Task brief: All of the data below must be reproduced word for word, but without its images.
========================
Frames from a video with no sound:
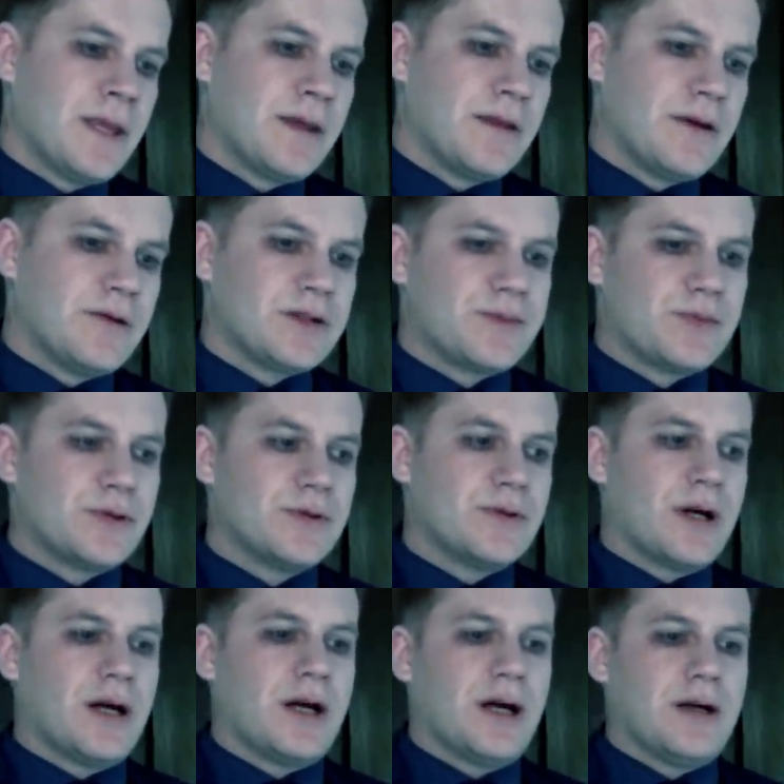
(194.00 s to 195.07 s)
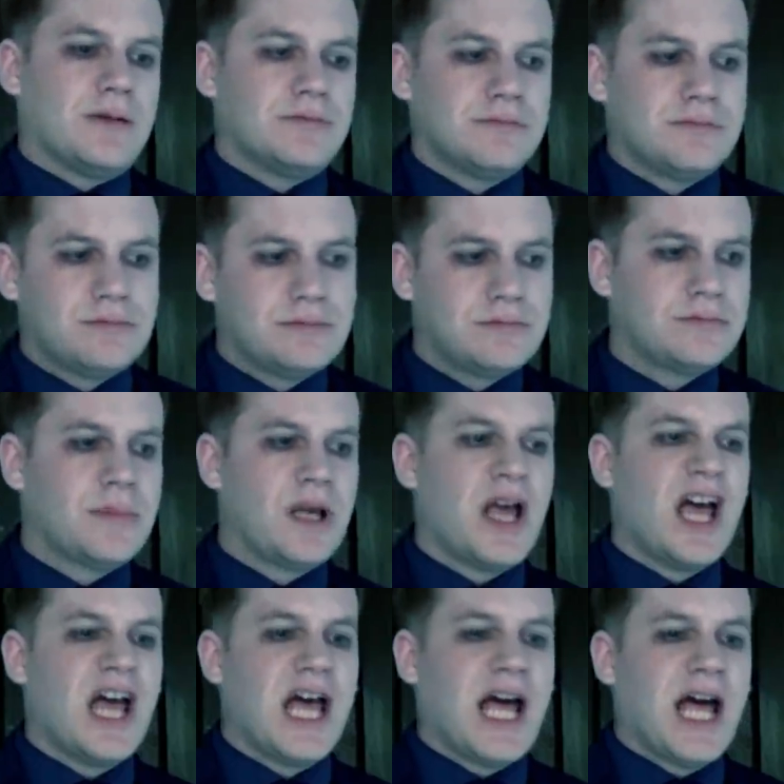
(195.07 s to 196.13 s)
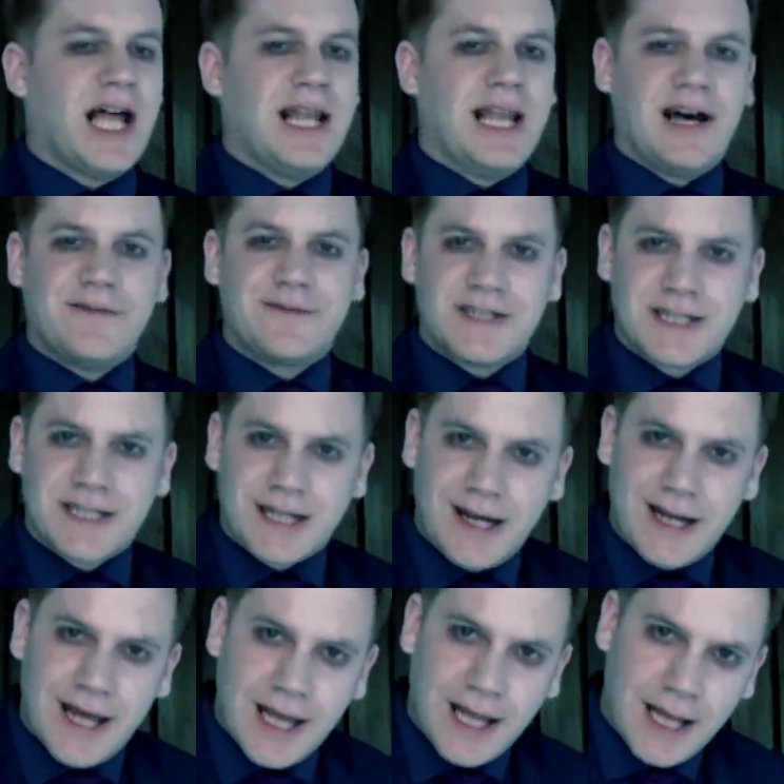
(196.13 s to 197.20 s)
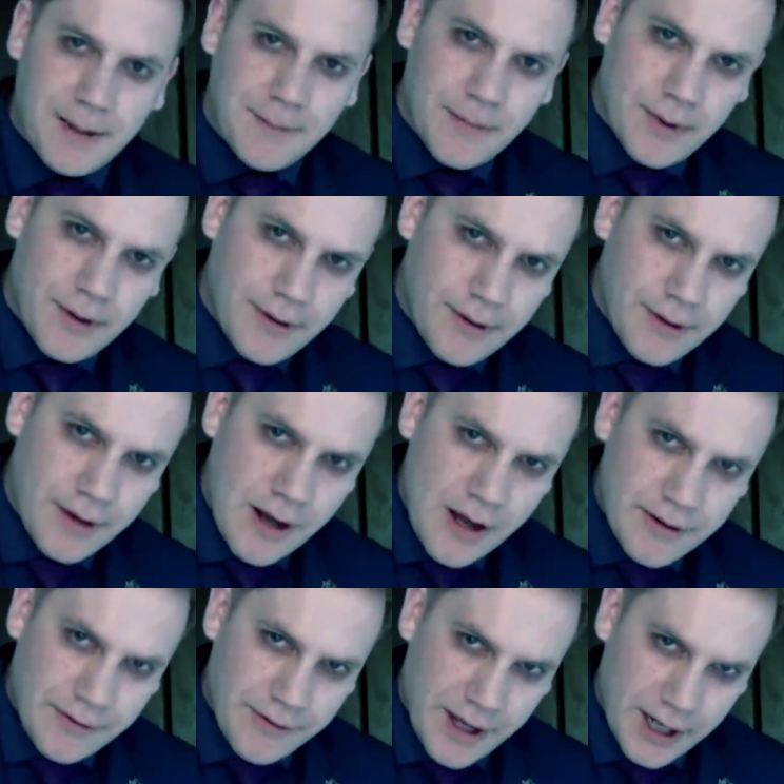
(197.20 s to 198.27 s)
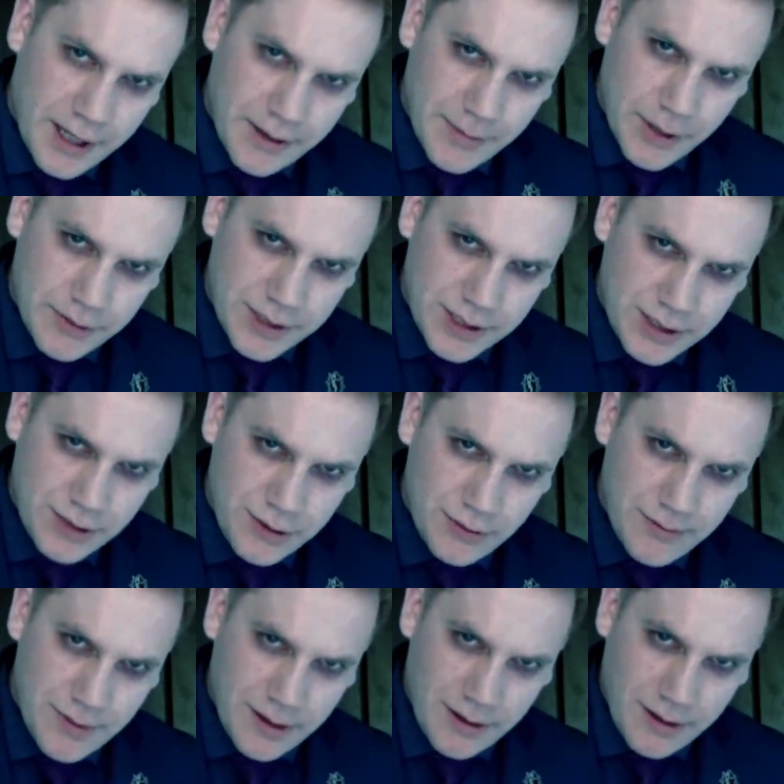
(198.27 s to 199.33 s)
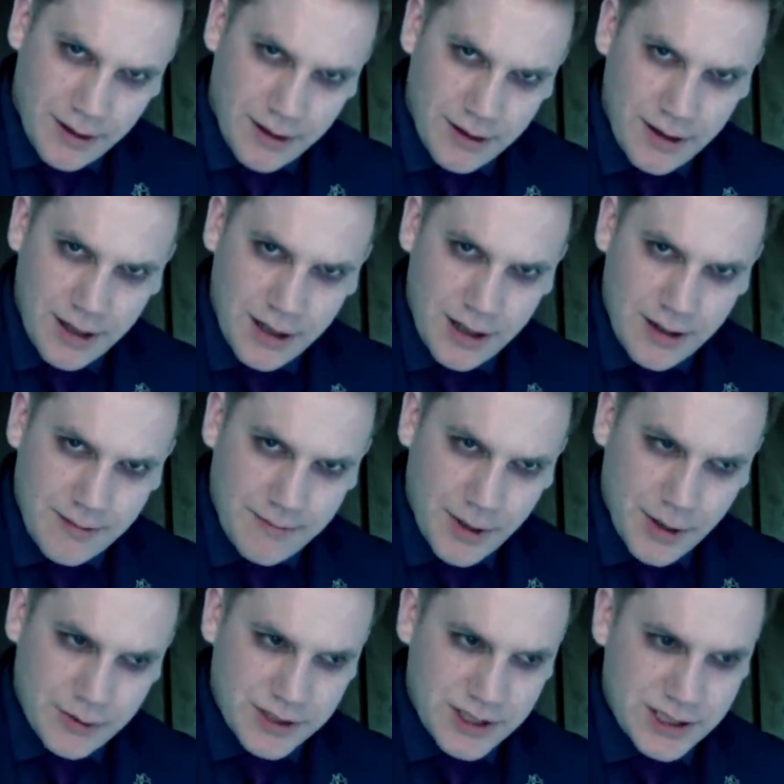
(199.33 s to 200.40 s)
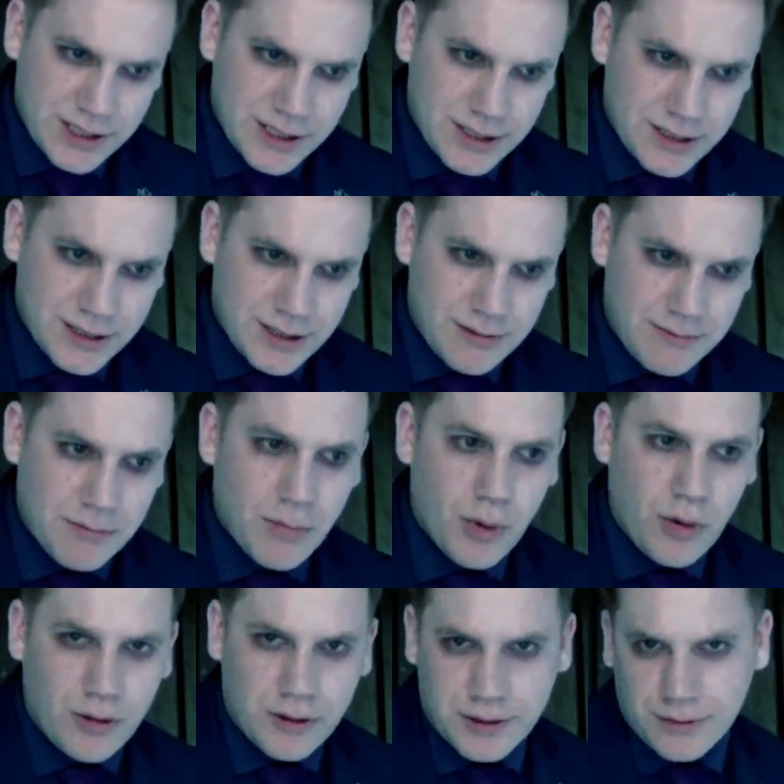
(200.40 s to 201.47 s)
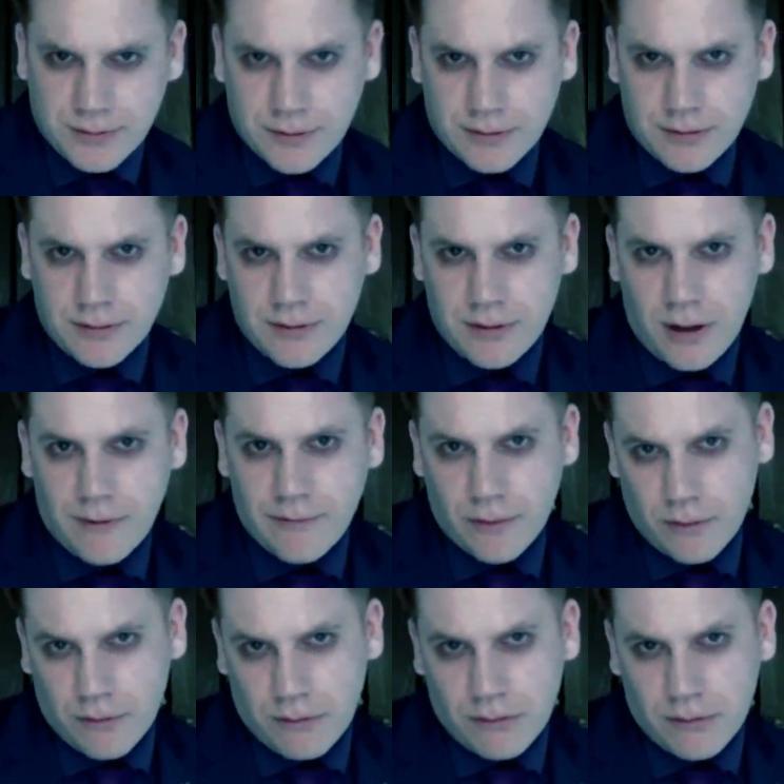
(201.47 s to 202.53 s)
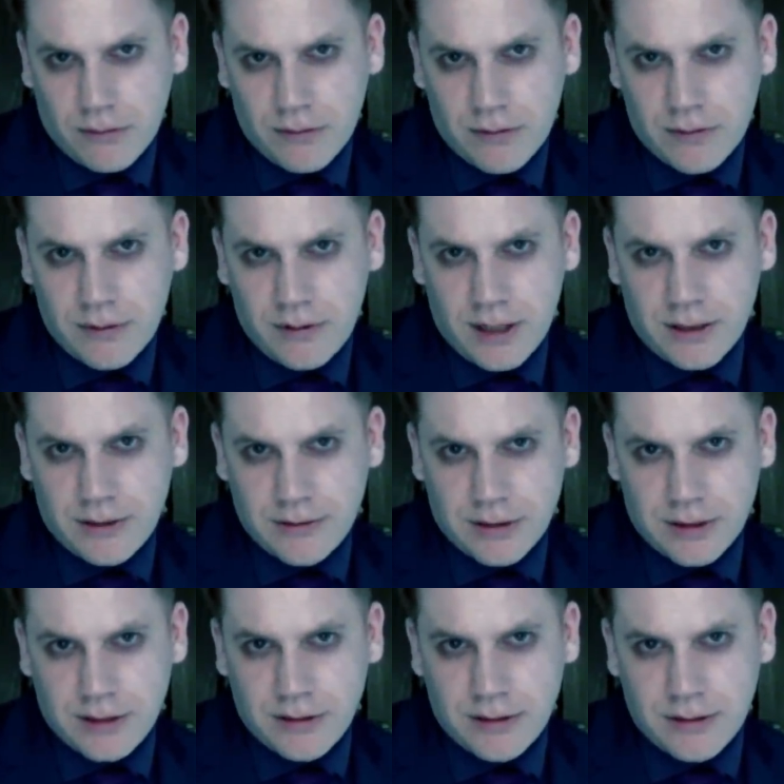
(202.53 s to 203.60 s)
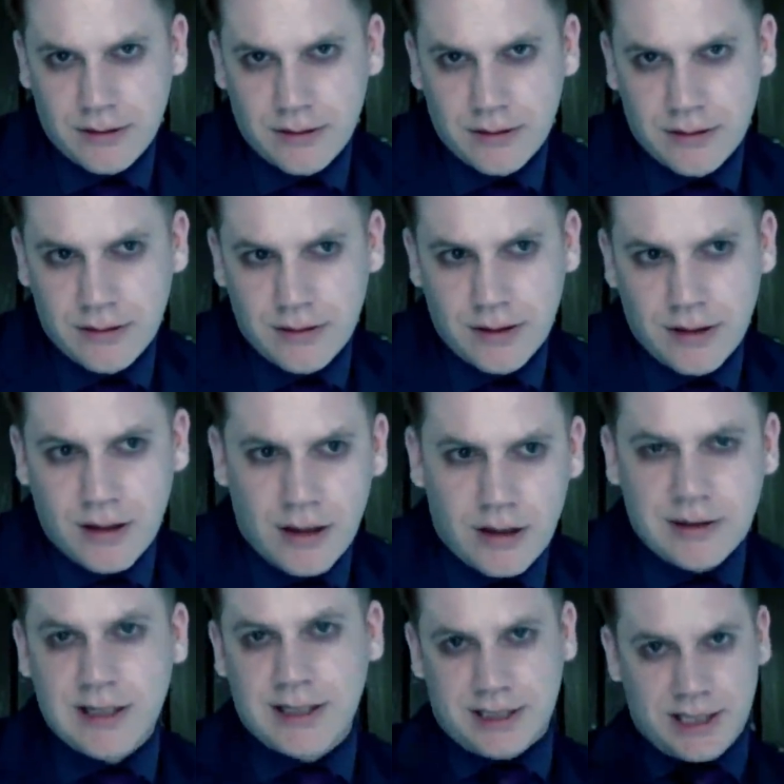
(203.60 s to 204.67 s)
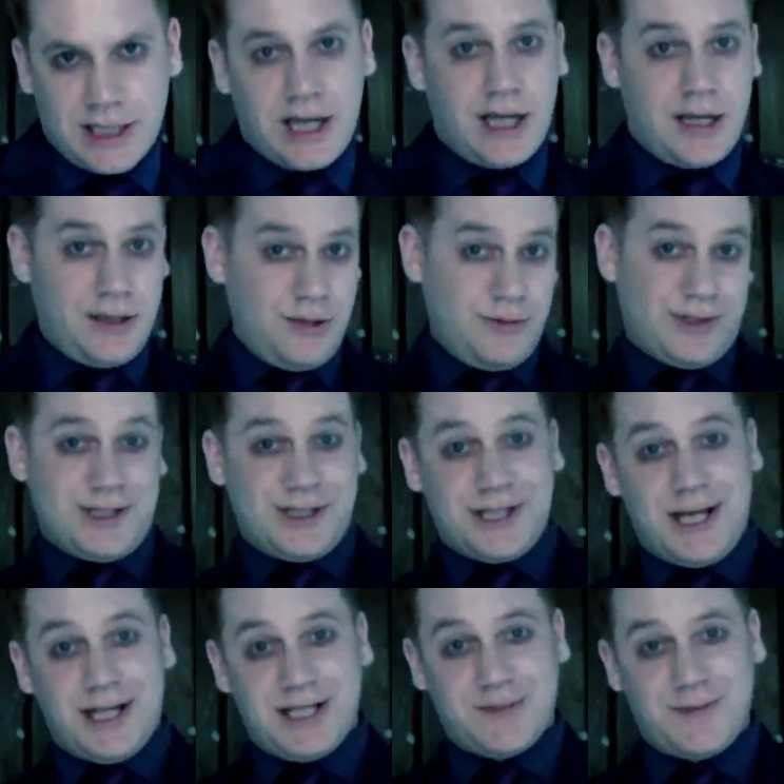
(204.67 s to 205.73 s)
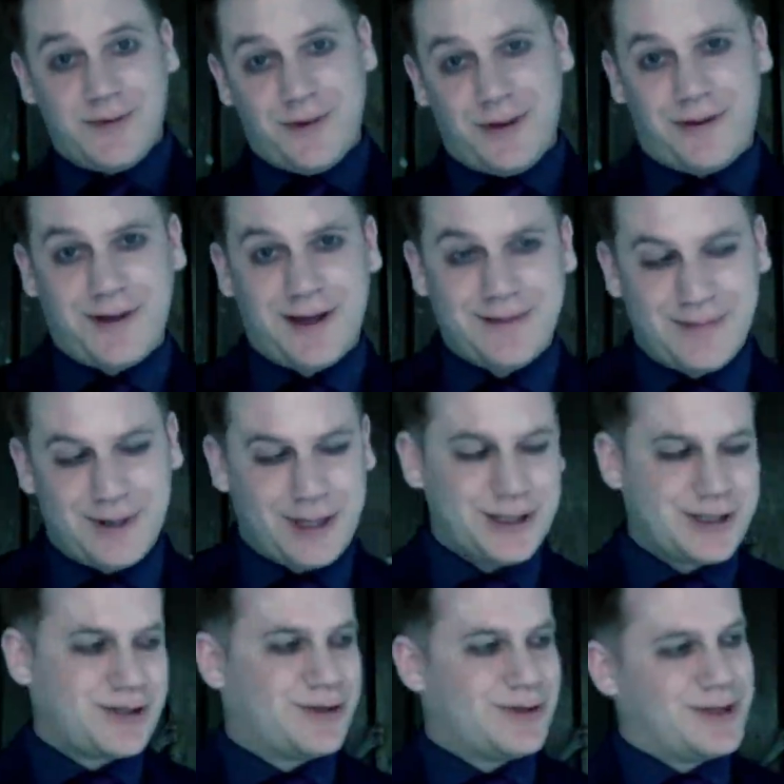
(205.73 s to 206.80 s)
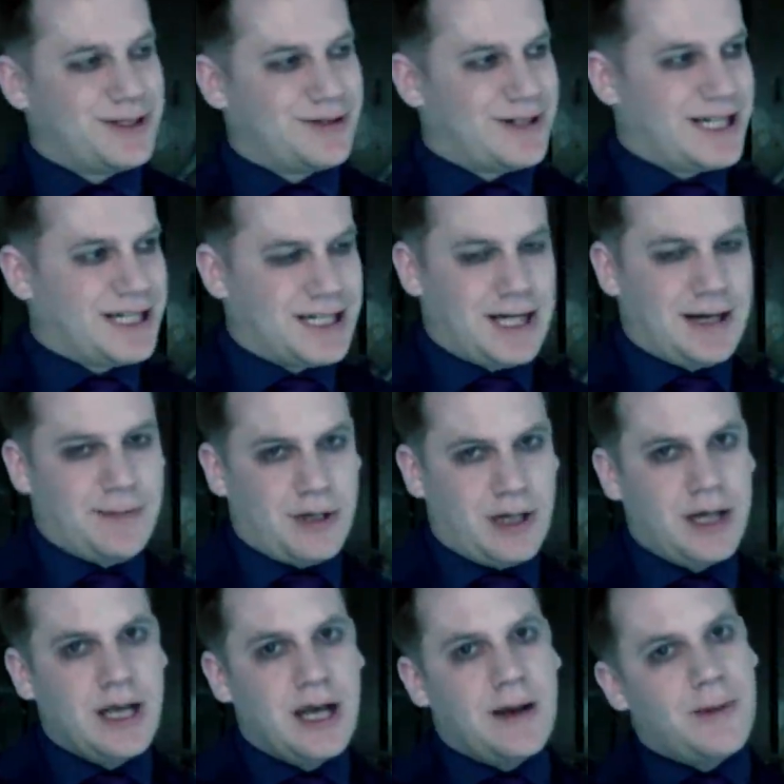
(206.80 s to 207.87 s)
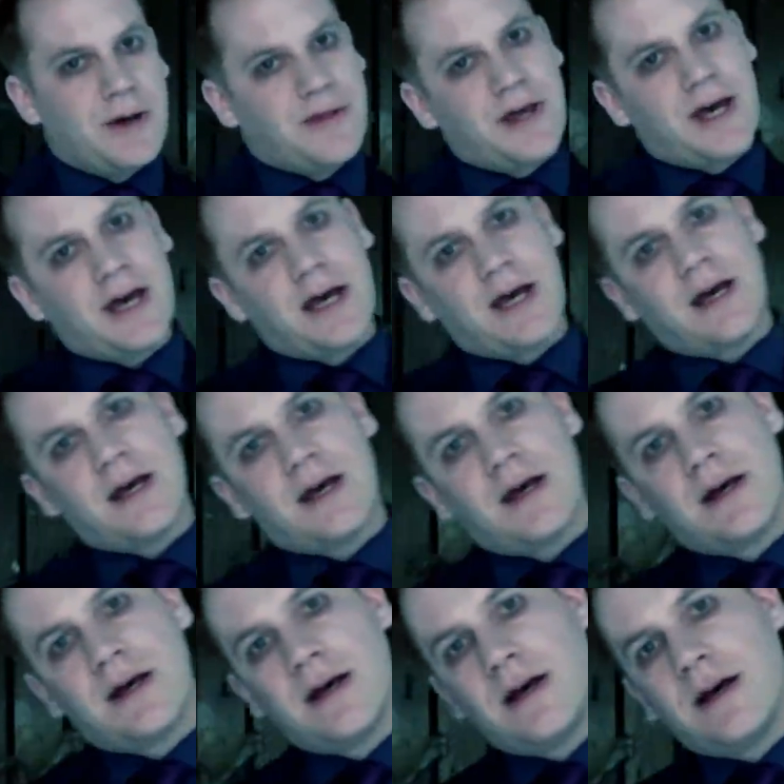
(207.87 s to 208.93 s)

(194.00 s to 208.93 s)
those Bruja love to claim that they are the most human, most mortal of all kindred. Or at least they used to say this before the Thinbloods grew in great number. But their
========================
Solution below:
Frames from a video with no sound:
(194.00 s to 195.07 s)
(195.07 s to 196.13 s)
(196.13 s to 197.20 s)
(197.20 s to 198.27 s)
(198.27 s to 199.33 s)
(199.33 s to 200.40 s)
(200.40 s to 201.47 s)
(201.47 s to 202.53 s)
(202.53 s to 203.60 s)
(203.60 s to 204.67 s)
(204.67 s to 205.73 s)
(205.73 s to 206.80 s)
(206.80 s to 207.87 s)
(207.87 s to 208.93 s)

(194.00 s to 208.93 s)
those Bruja love to claim that they are the most human, most mortal of all kindred. Or at least they used to say this before the Thinbloods grew in great number. But their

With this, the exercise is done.